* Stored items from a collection
..............................
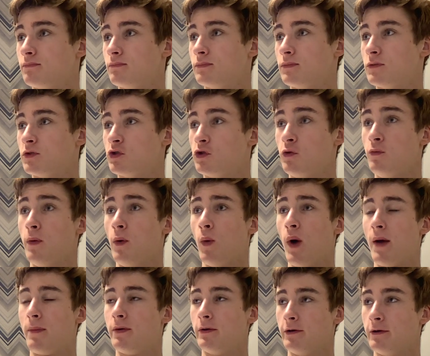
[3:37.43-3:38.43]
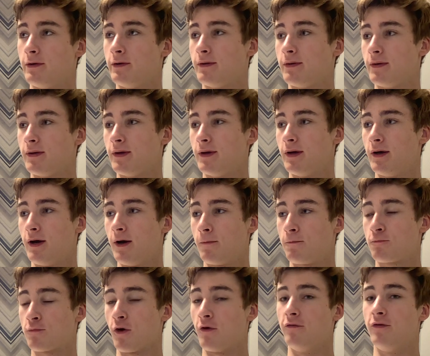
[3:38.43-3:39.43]
super weapon
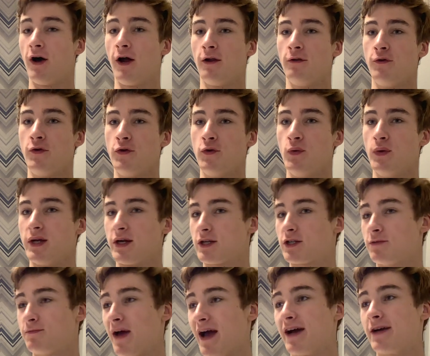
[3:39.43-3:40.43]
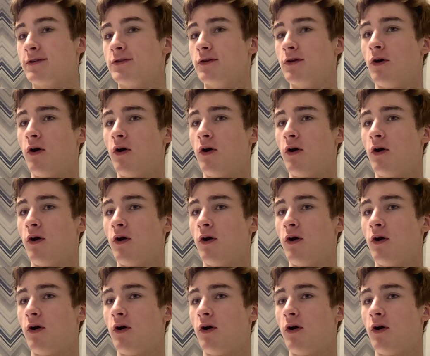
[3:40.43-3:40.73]
profile that you would expect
..............................
* Task requirements
Write every line above out again exactly; pictures do not belong in the copy.

* Answer to this exercise
[3:37.43-3:38.43]
[3:38.43-3:39.43]
super weapon
[3:39.43-3:40.43]
[3:40.43-3:40.73]
profile that you would expect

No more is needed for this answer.